__WORK REQUEST__: Transcribe all of the records, leaving out any pictures.

__DATA PROVIDED__:
____

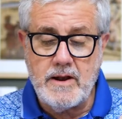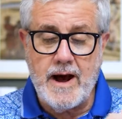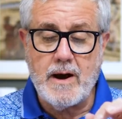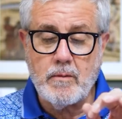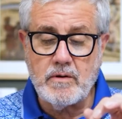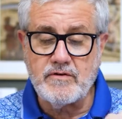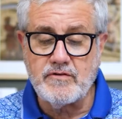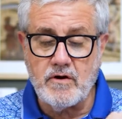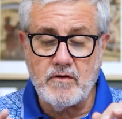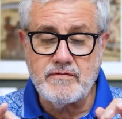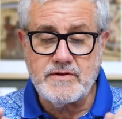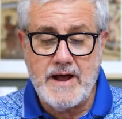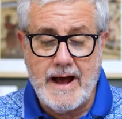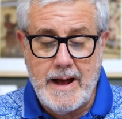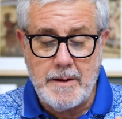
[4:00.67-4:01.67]
not reserve
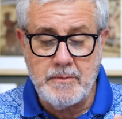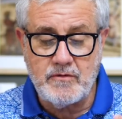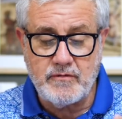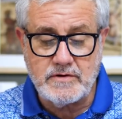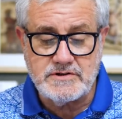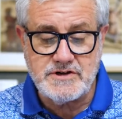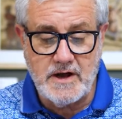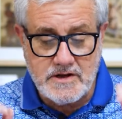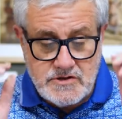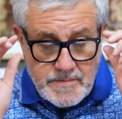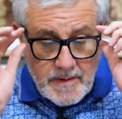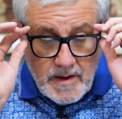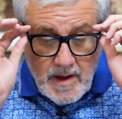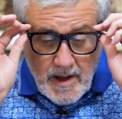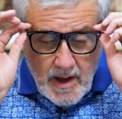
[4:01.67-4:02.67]
times for
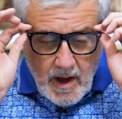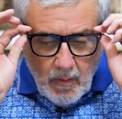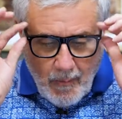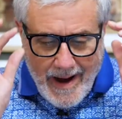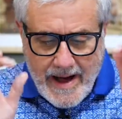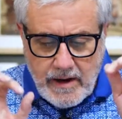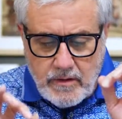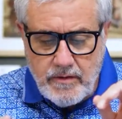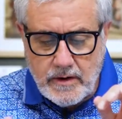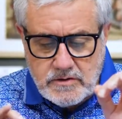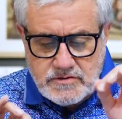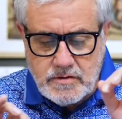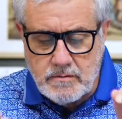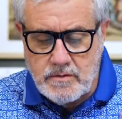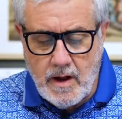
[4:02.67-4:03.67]
judgment? Why do
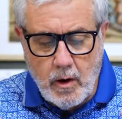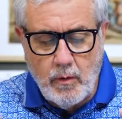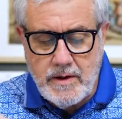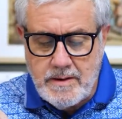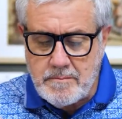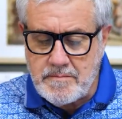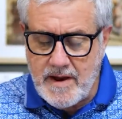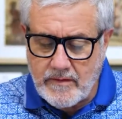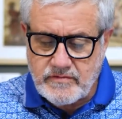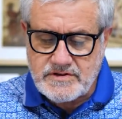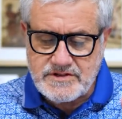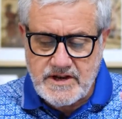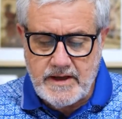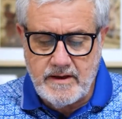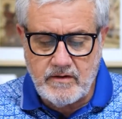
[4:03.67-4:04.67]
those who know him never
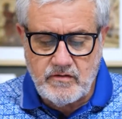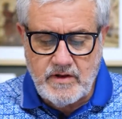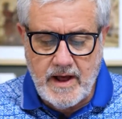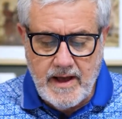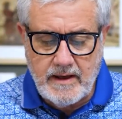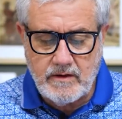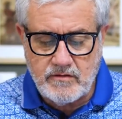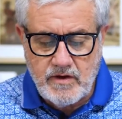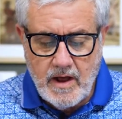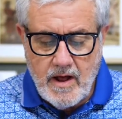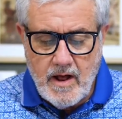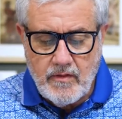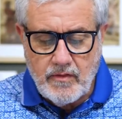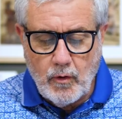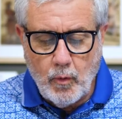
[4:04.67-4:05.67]
see his days?
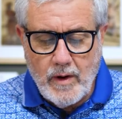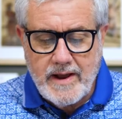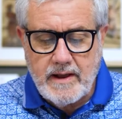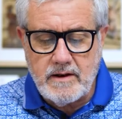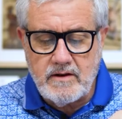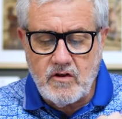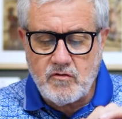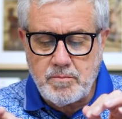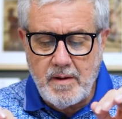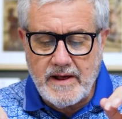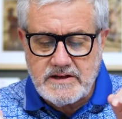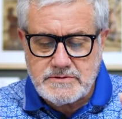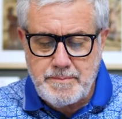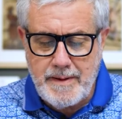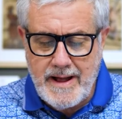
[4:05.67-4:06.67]
The wicked
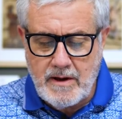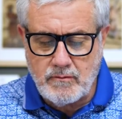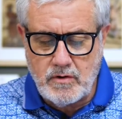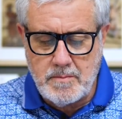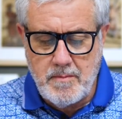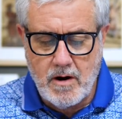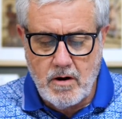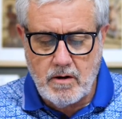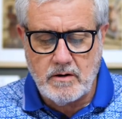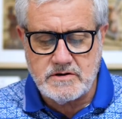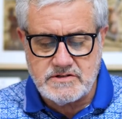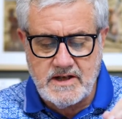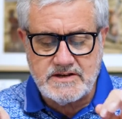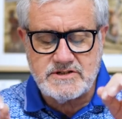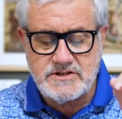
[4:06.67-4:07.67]
displace boundary
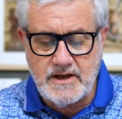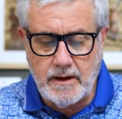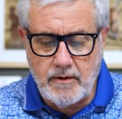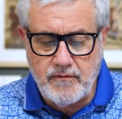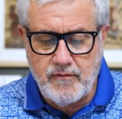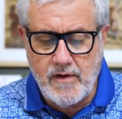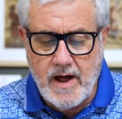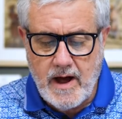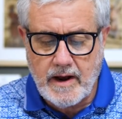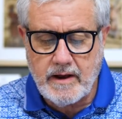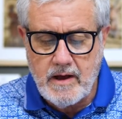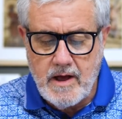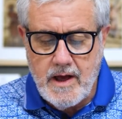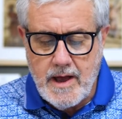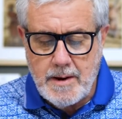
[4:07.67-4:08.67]
markers. They steal a flock
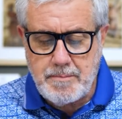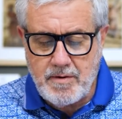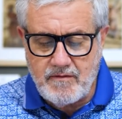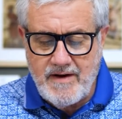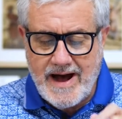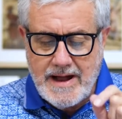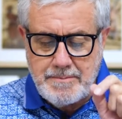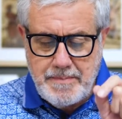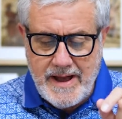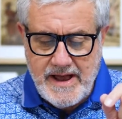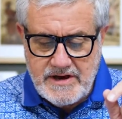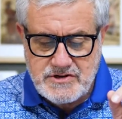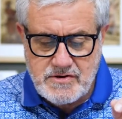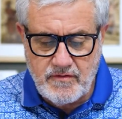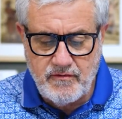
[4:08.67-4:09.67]
and provide
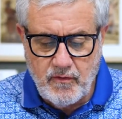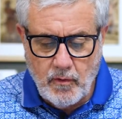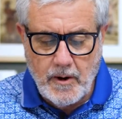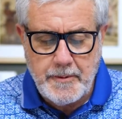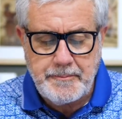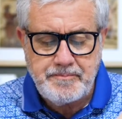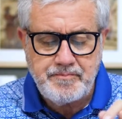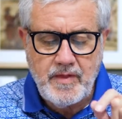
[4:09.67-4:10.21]
pasture for it.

____

__FINISHED EXERCISE__:
[4:00.67-4:01.67]
not reserve
[4:01.67-4:02.67]
times for
[4:02.67-4:03.67]
judgment? Why do
[4:03.67-4:04.67]
those who know him never
[4:04.67-4:05.67]
see his days?
[4:05.67-4:06.67]
The wicked
[4:06.67-4:07.67]
displace boundary
[4:07.67-4:08.67]
markers. They steal a flock
[4:08.67-4:09.67]
and provide
[4:09.67-4:10.21]
pasture for it.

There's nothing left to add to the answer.